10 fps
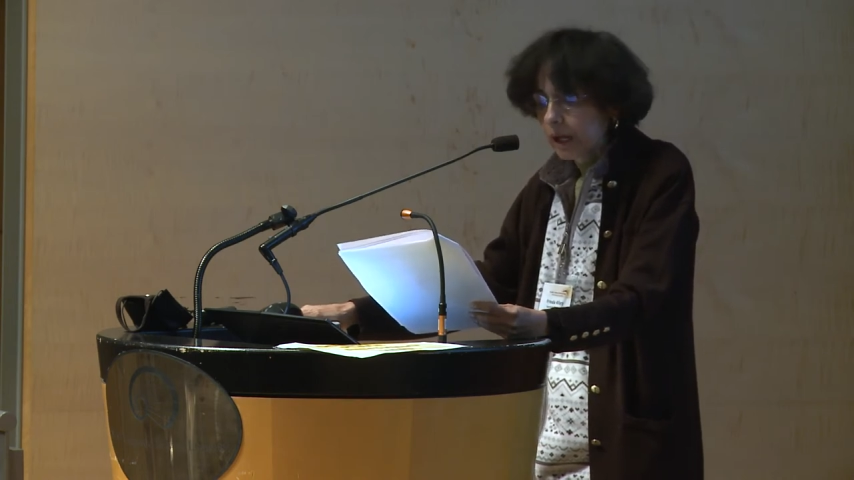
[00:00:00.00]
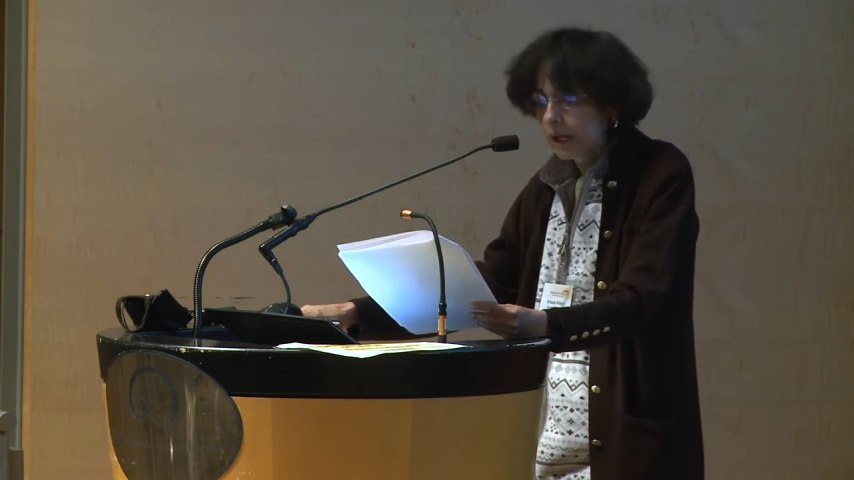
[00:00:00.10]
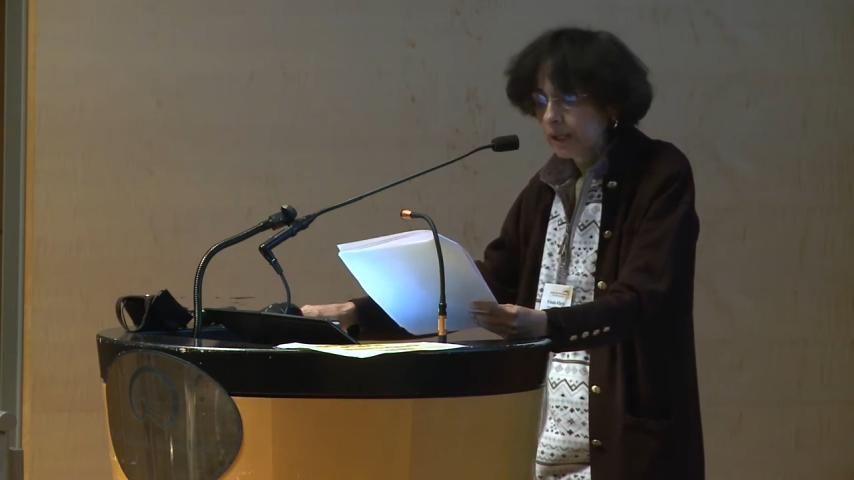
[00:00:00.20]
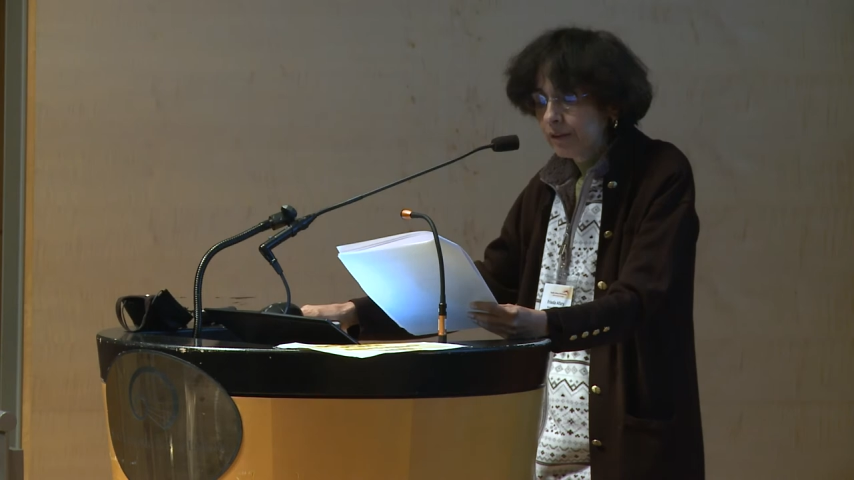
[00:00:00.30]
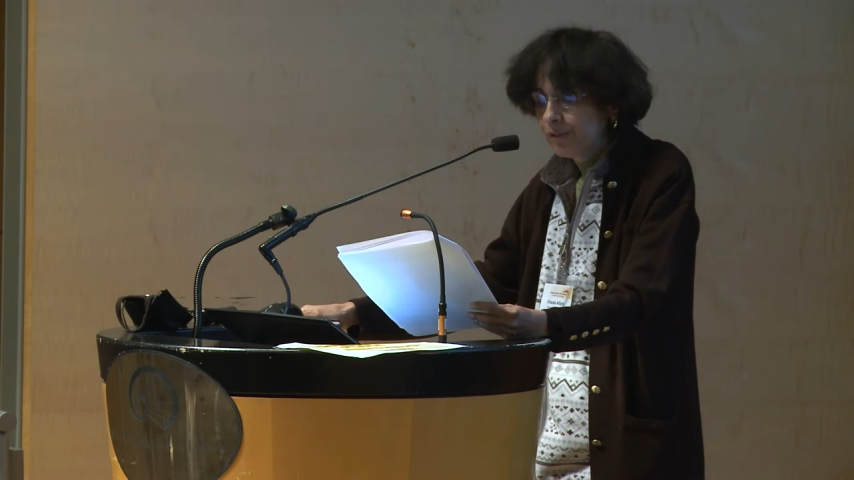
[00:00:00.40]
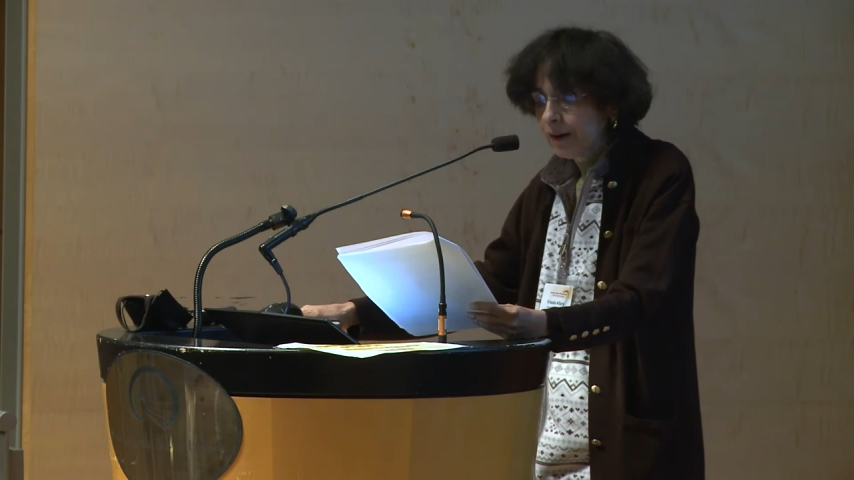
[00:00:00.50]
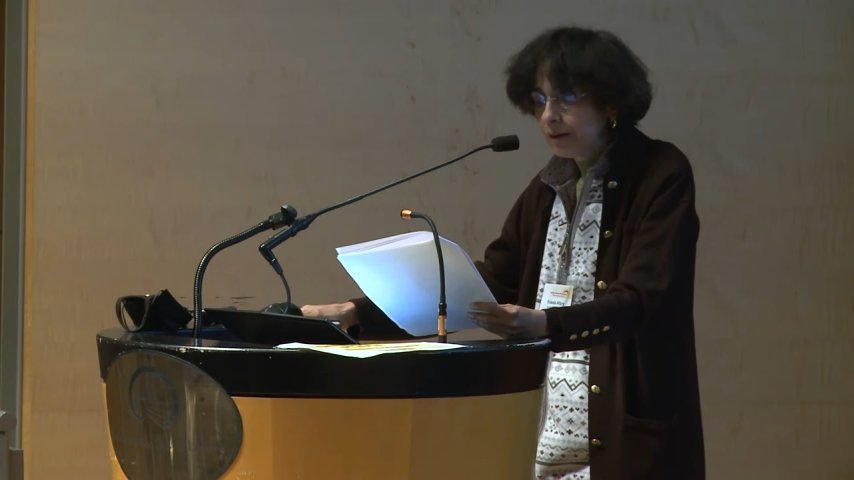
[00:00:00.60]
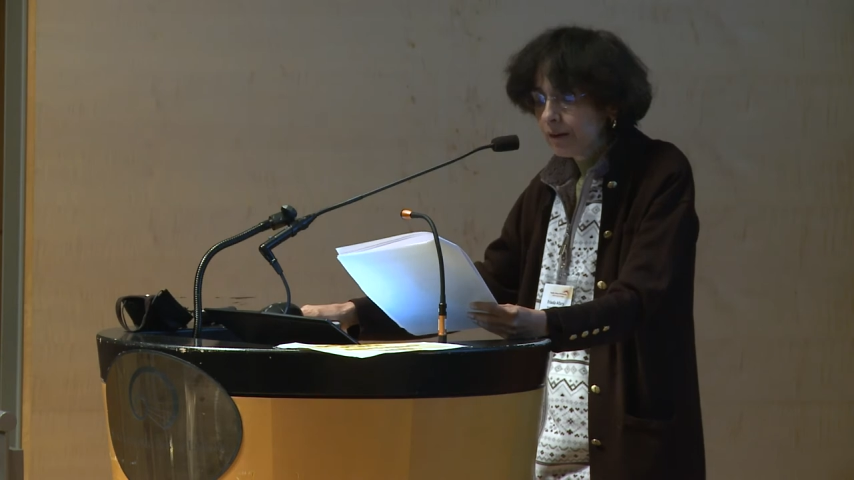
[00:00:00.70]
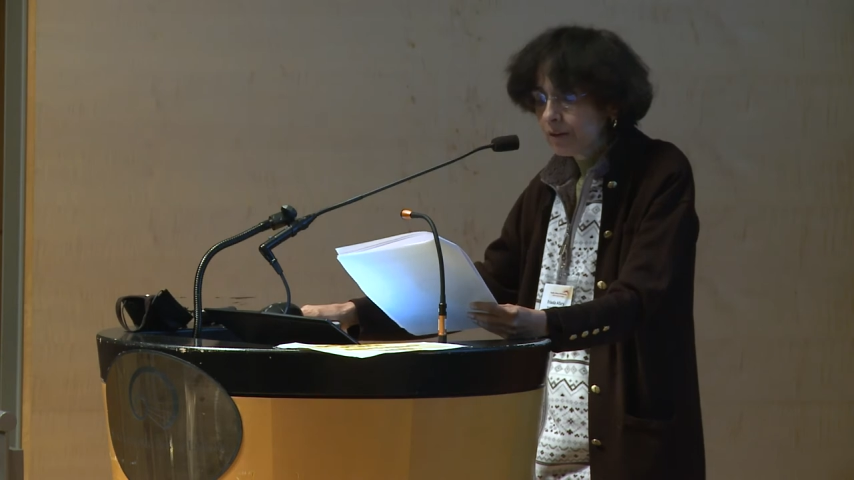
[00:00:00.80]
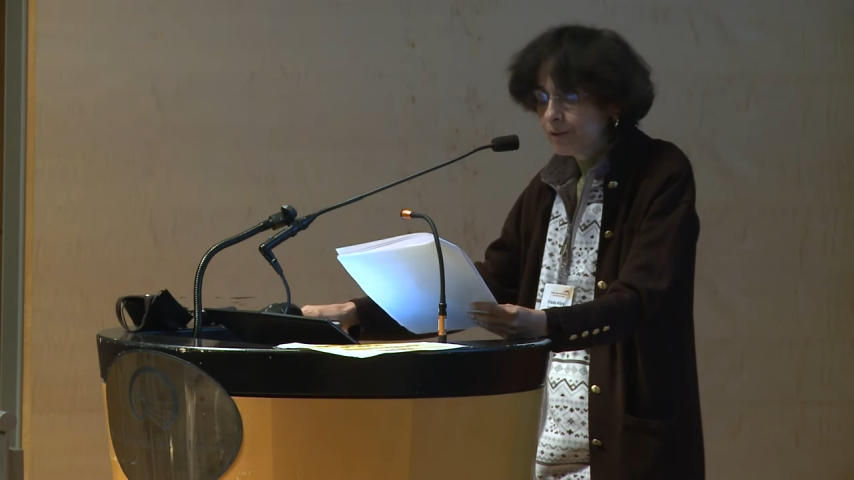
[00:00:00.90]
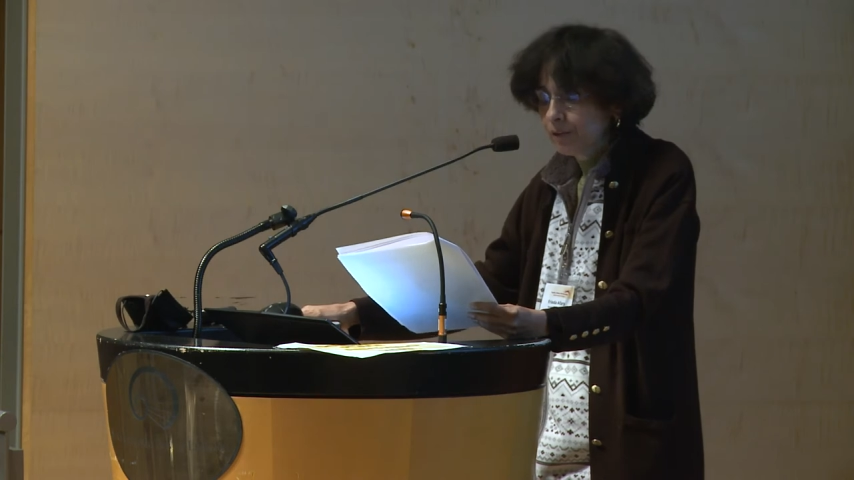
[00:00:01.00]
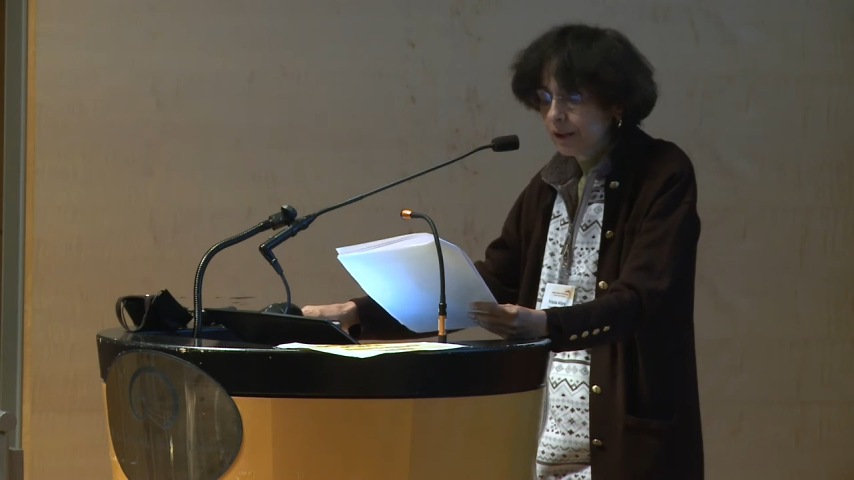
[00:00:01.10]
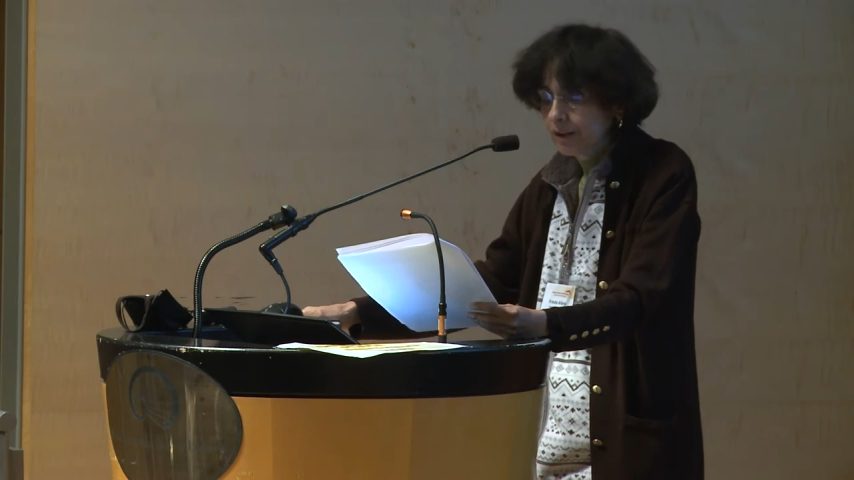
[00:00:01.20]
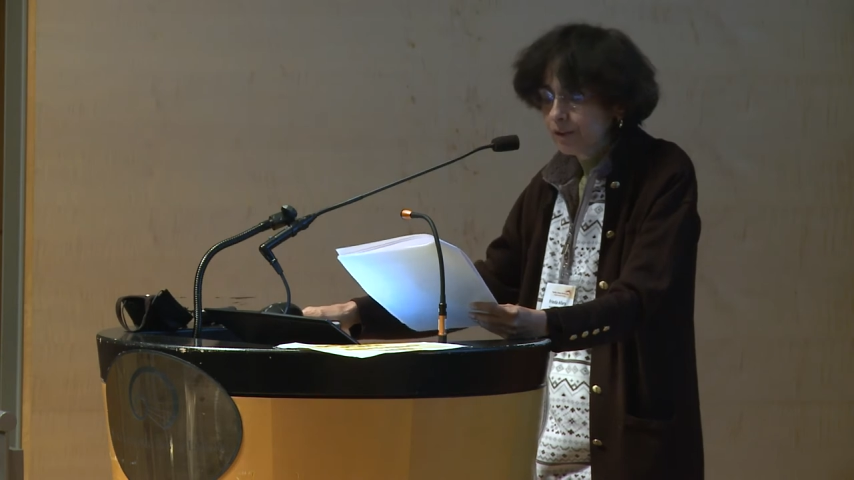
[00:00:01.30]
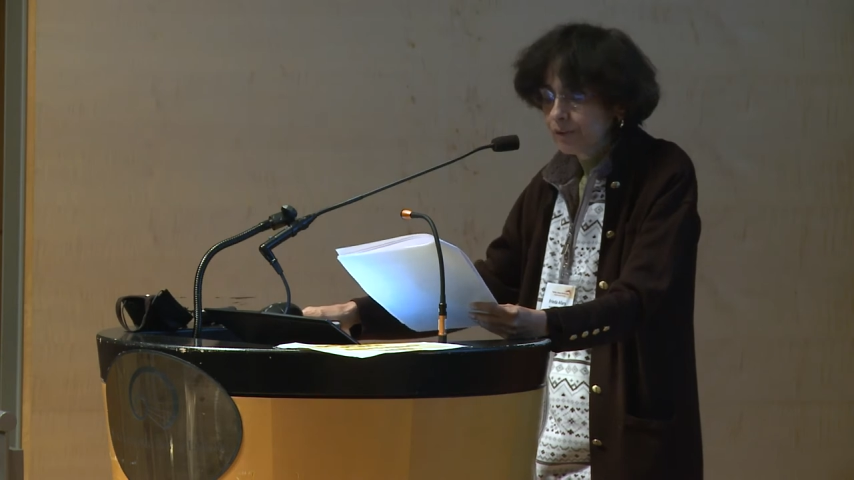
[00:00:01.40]
In the various
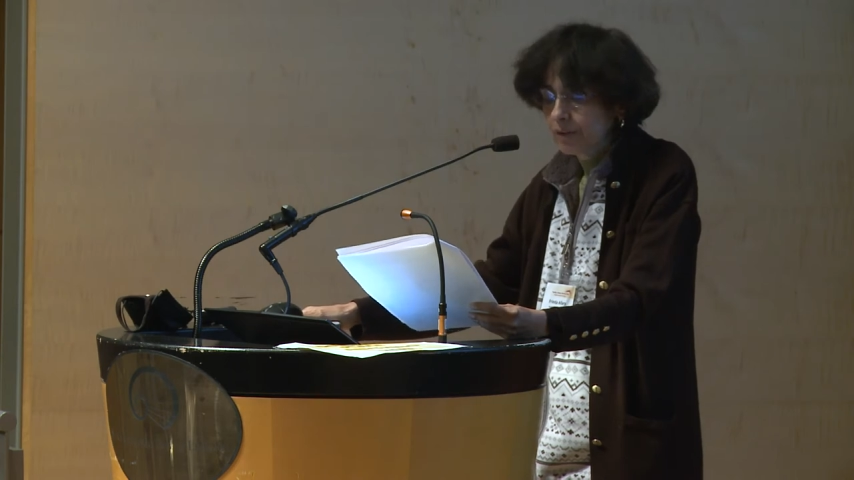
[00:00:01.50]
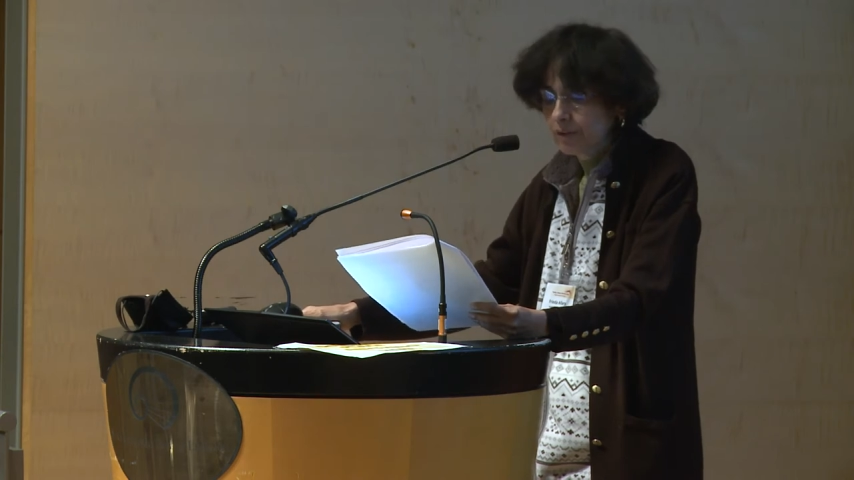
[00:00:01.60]
philosophy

Work request
Take the lines from the one holding "[00:00:00.50]" through the final line of the records above and output them exactly, both ends included, excluding pictures.

Solution to this exercise
[00:00:00.50]
[00:00:00.60]
[00:00:00.70]
[00:00:00.80]
[00:00:00.90]
[00:00:01.00]
[00:00:01.10]
[00:00:01.20]
[00:00:01.30]
[00:00:01.40]
In the various
[00:00:01.50]
[00:00:01.60]
philosophy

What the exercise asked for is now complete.